◆ **DATA EXTRACTS**:
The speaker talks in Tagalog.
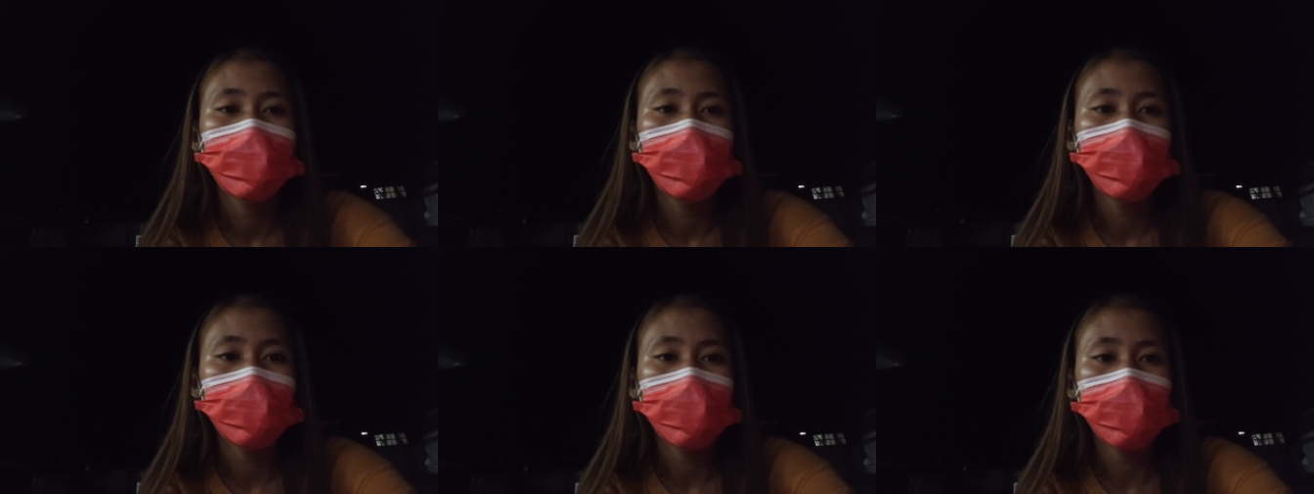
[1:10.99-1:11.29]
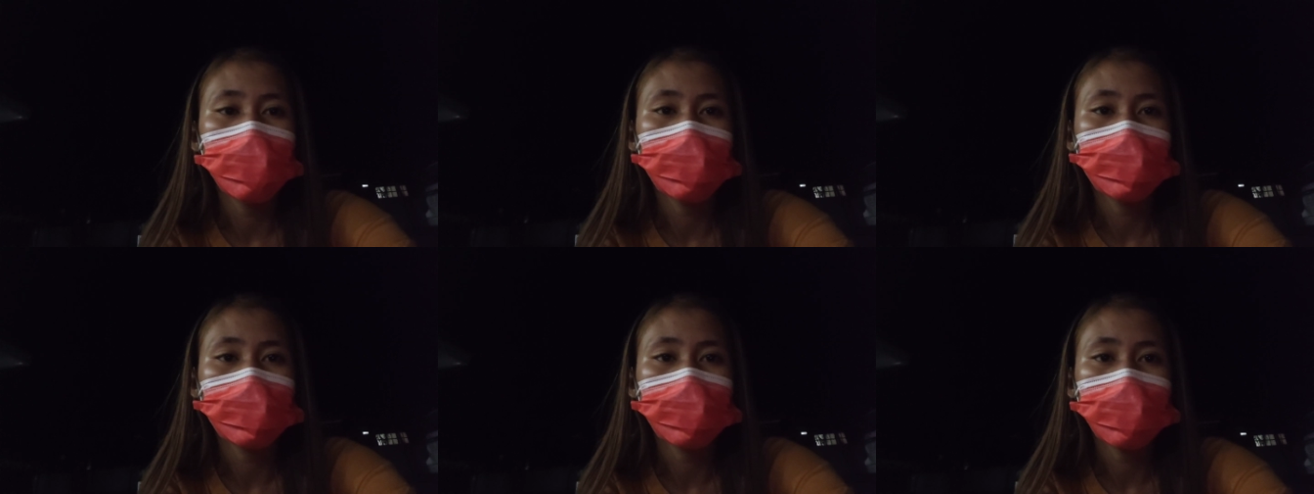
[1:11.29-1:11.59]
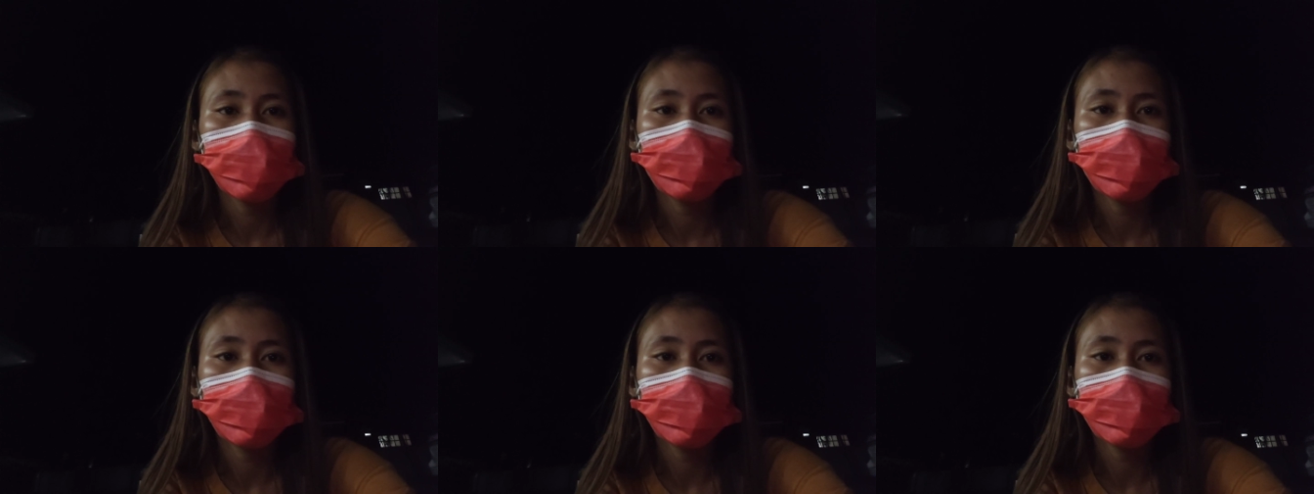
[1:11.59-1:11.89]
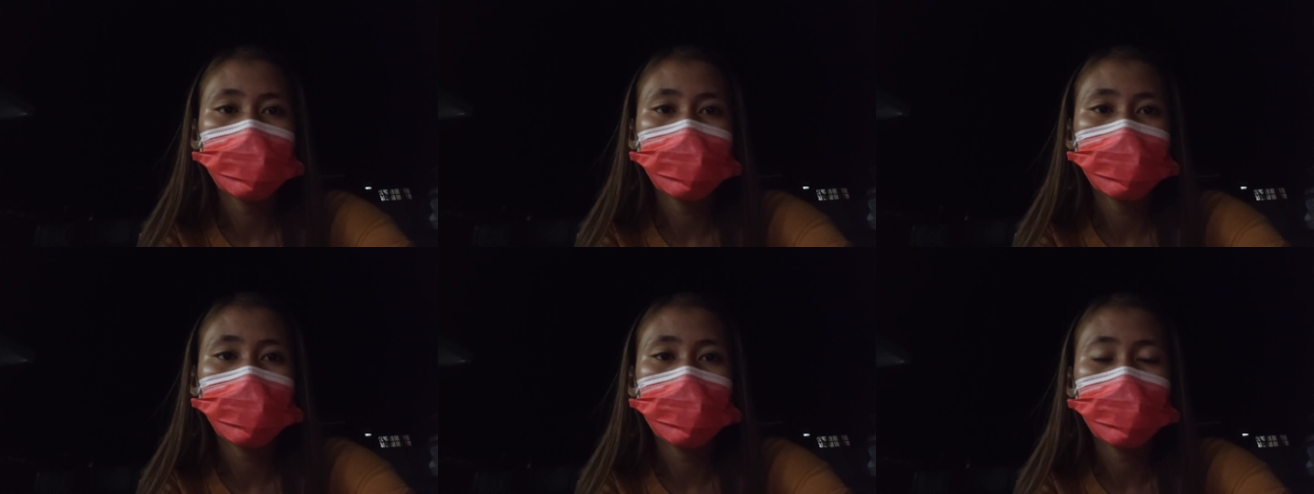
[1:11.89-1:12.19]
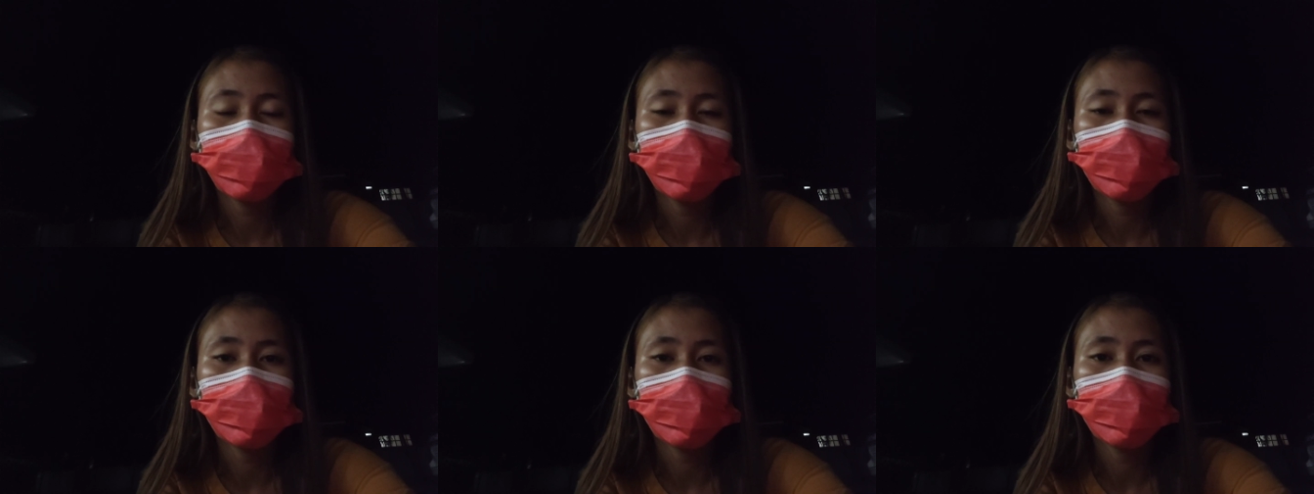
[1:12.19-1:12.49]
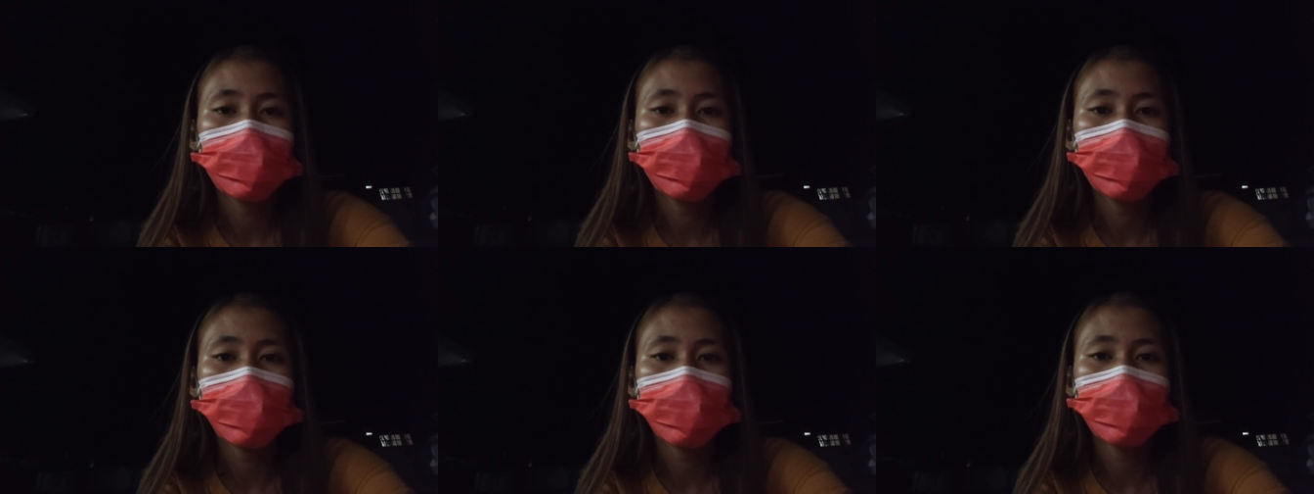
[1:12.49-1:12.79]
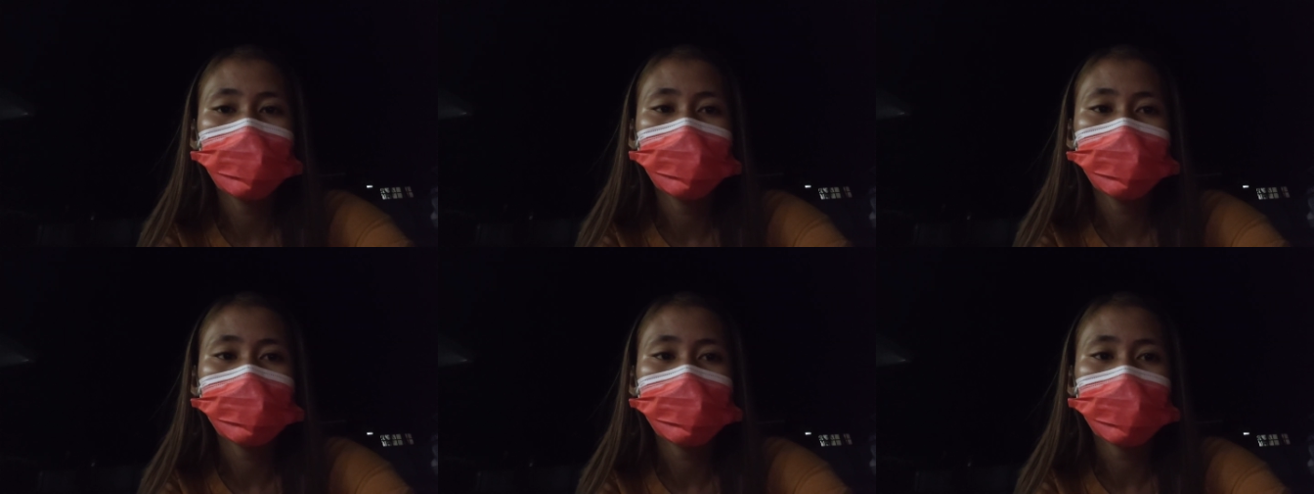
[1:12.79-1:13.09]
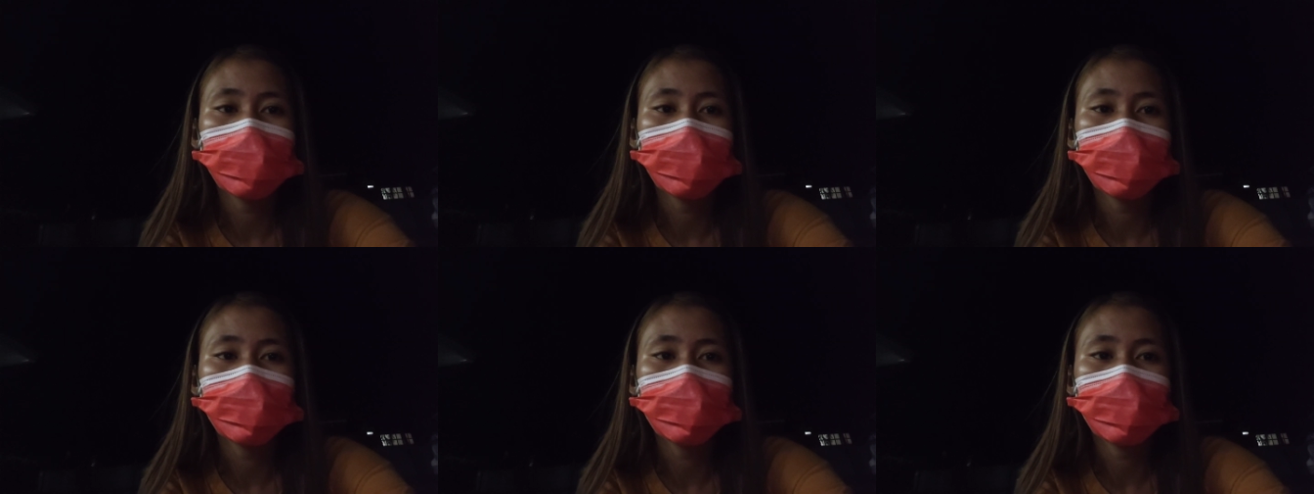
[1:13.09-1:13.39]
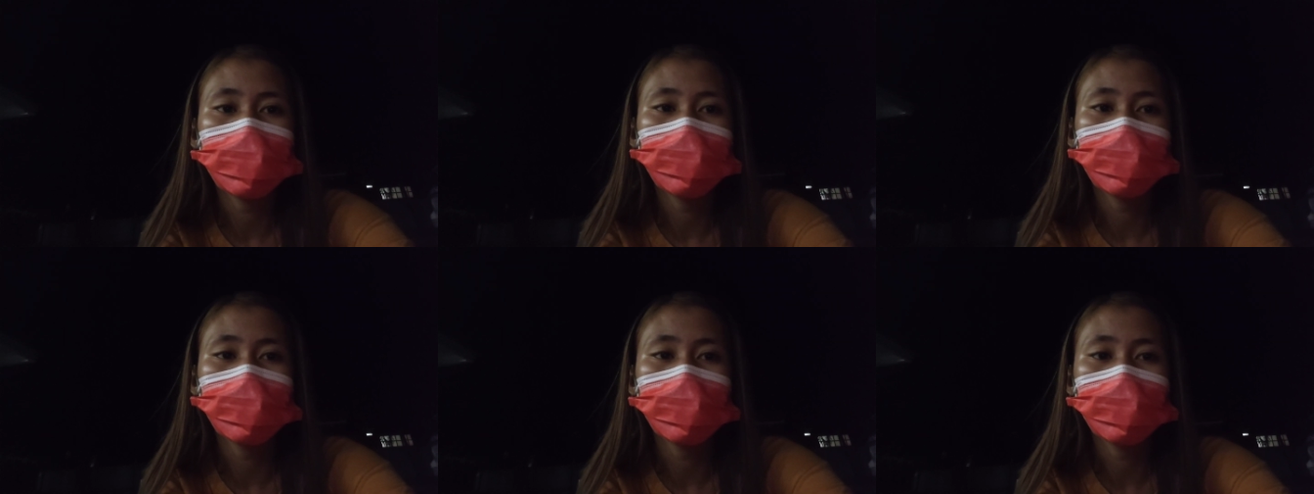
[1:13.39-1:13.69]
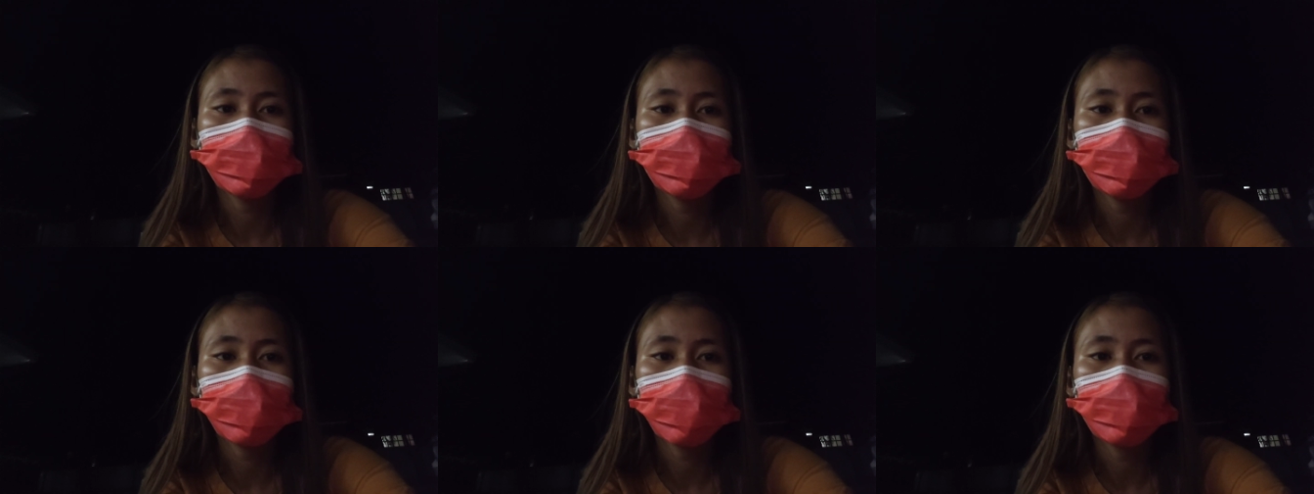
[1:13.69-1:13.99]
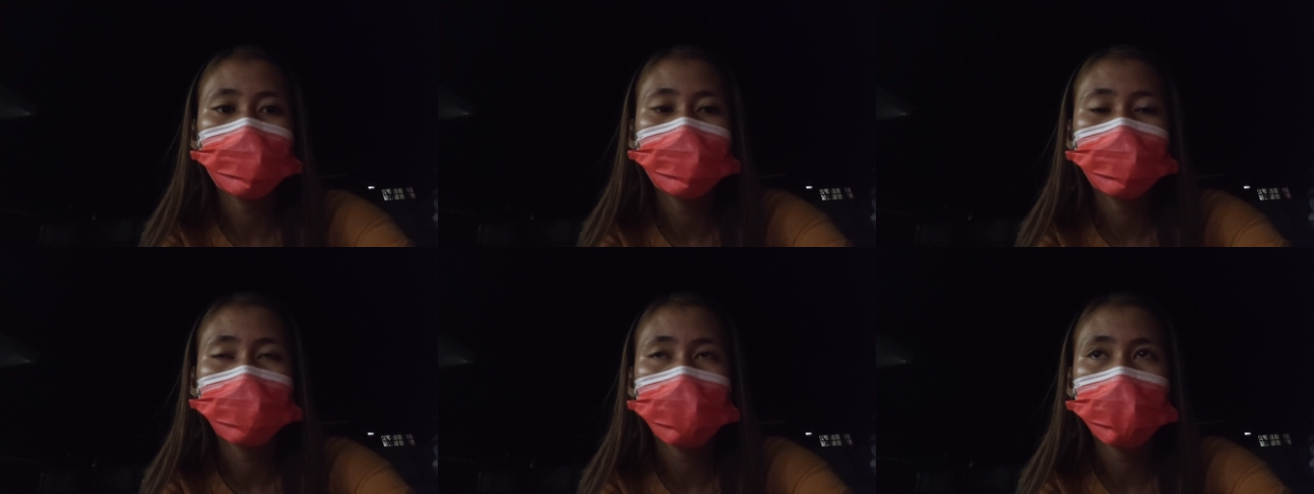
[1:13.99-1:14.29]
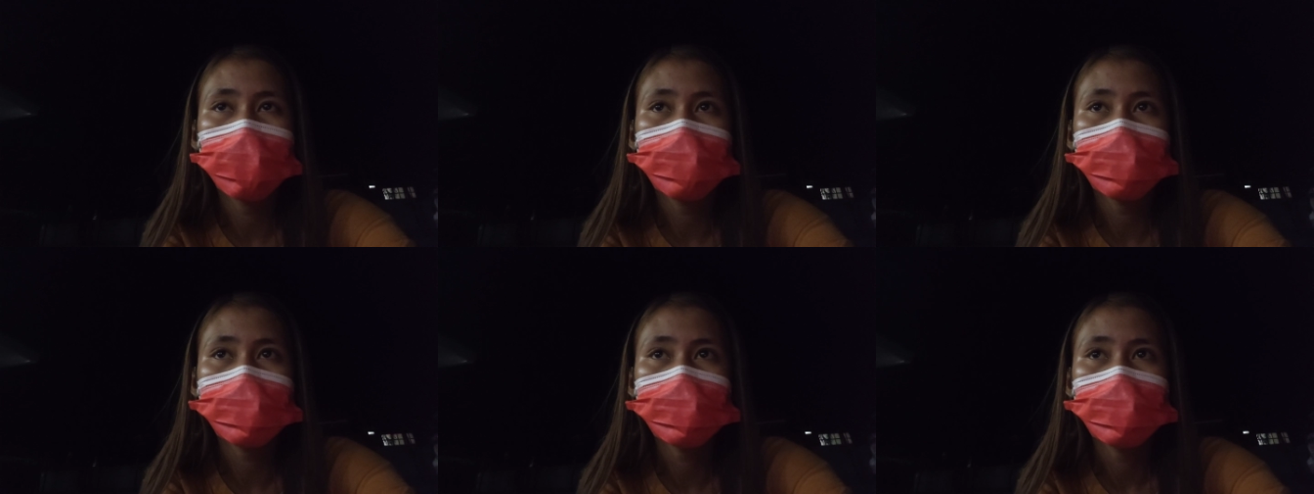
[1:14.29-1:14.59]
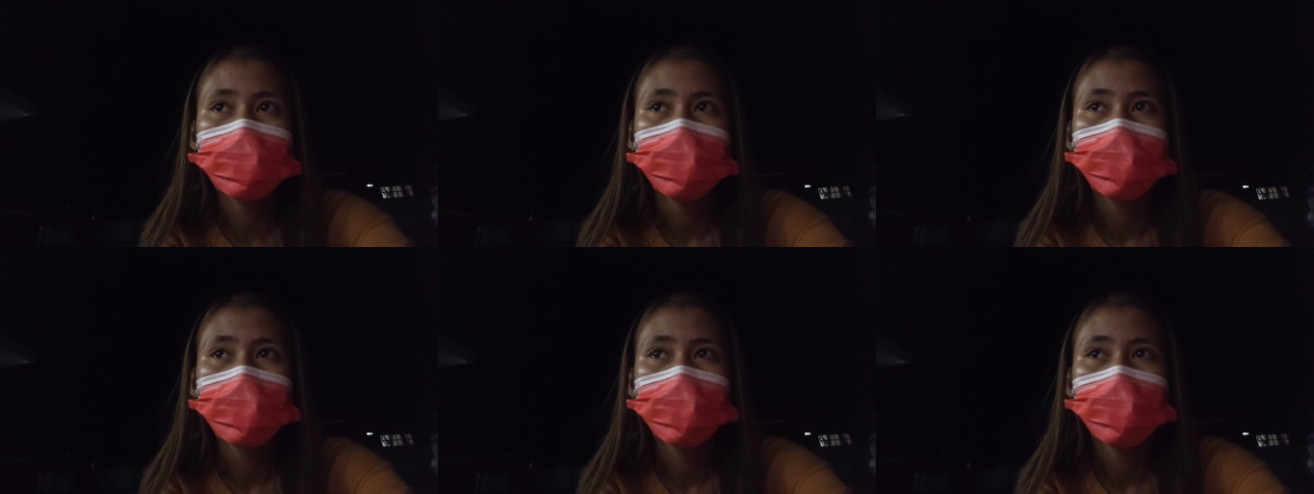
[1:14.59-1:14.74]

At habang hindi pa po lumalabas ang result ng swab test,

◆ **YOUR GOAL**:
Please transcribe exactly the lines from the start of the records through the line containing "[1:14.29-1:14.59]", leaving the pictures out.

◆ **RESULT**:
The speaker talks in Tagalog.
[1:10.99-1:11.29]
[1:11.29-1:11.59]
[1:11.59-1:11.89]
[1:11.89-1:12.19]
[1:12.19-1:12.49]
[1:12.49-1:12.79]
[1:12.79-1:13.09]
[1:13.09-1:13.39]
[1:13.39-1:13.69]
[1:13.69-1:13.99]
[1:13.99-1:14.29]
[1:14.29-1:14.59]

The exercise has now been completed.